Cemented tungsten carbide is a composite — WC grains bound by cobalt — and manufacturers can dial in that composite in a lot of different ways. A "grade" is the specific combination of WC grain size, cobalt content, and (usually) coating that a manufacturer settles on for a target application. Change any one of those three levers and you get a different grade, even if the base material is still "tungsten carbide." That's why a catalog might list dozens of grades built from the same two raw ingredients.
Finer WC grains generally push hardness and wear resistance up; coarser grains push toughness up. Submicron and ultrafine grain grades are used where edge sharpness and wear resistance matter most; coarser-grain grades are chosen where the tool needs to absorb shock without chipping.
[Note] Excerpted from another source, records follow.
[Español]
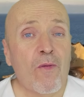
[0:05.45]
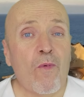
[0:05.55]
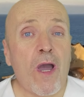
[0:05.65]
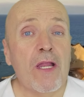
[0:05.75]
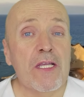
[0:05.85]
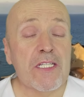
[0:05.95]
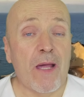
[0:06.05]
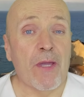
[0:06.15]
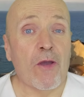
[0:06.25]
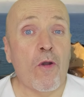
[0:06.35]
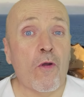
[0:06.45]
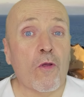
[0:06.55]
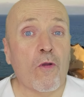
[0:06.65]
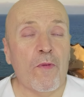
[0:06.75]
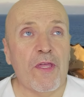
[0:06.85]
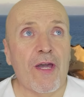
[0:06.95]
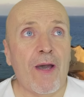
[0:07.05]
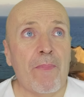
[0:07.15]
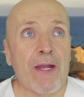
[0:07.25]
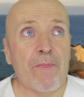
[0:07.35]
cuál es la mejor
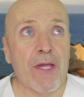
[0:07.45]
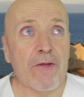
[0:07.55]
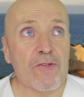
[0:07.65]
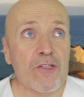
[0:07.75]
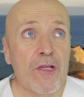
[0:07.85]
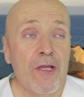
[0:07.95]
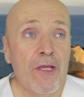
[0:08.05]
comida para perros.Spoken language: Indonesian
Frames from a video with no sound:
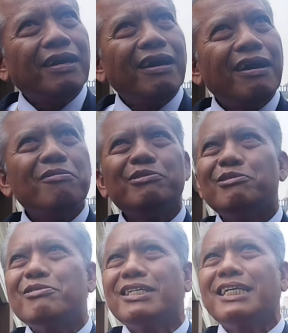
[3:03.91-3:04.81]
Uh,
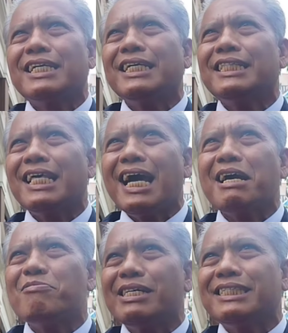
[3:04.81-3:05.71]
untuk
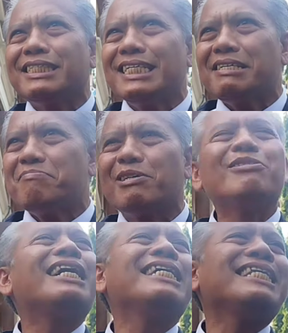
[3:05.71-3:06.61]
kita kuasanya
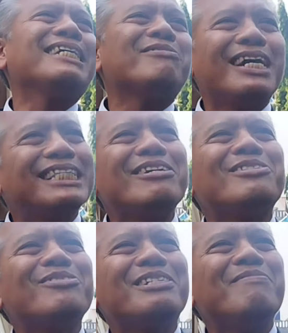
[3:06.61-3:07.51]
baru kali ini kurang
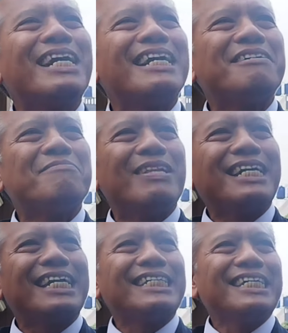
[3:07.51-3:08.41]
tahu terus ke belakang ke
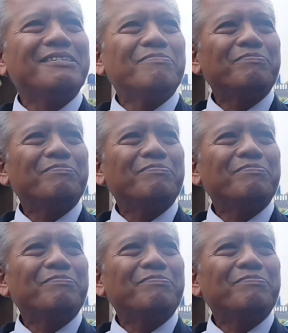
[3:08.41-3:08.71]
belakangnya.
More cobalt binder makes the composite tougher and more resistant to chipping, but softer and less wear-resistant. Less cobalt does the opposite. Grades aimed at continuous, stable cuts typically run leaner on cobalt; grades built for interrupted or heavy roughing cuts typically run richer.
A coating adds a hard, wear-resistant, low-friction skin over the substrate without changing the substrate's underlying toughness — see our Coating and CVD & PVD pages for how and why that layer is applied.
To keep all of this navigable, the industry organizes grades using ISO 513, the international standard for classifying hard cutting materials by the type of workpiece they're designed to machine. It sorts materials into six color-coded groups: P (blue) for steel, M (yellow) for stainless steel, K (red) for cast iron, N (green) for non-ferrous metals like aluminum, S (brown) for heat-resistant superalloys and titanium, and H (grey) for hardened materials. Every major manufacturer's grade chart is organized around these six groups, sometimes with a numeric suffix indicating where a grade falls on the hardness-to-toughness scale within its group. It's the fastest way to narrow a catalog of dozens of grades down to the handful actually built for your workpiece.
In practice, picking a grade starts with the ISO letter that matches your workpiece, then narrows further by operation: a hard, wear-resistant grade for stable, continuous cuts; a tougher, more shock-resistant grade for interrupted cuts or heavy roughing. From there, coating and post-treatment fine-tune performance for the specific speed, feed, and finish the job requires.
Matching the ISO letter on the chart to your workpiece is the fastest way to land in the right neighborhood of grades before narrowing by operation.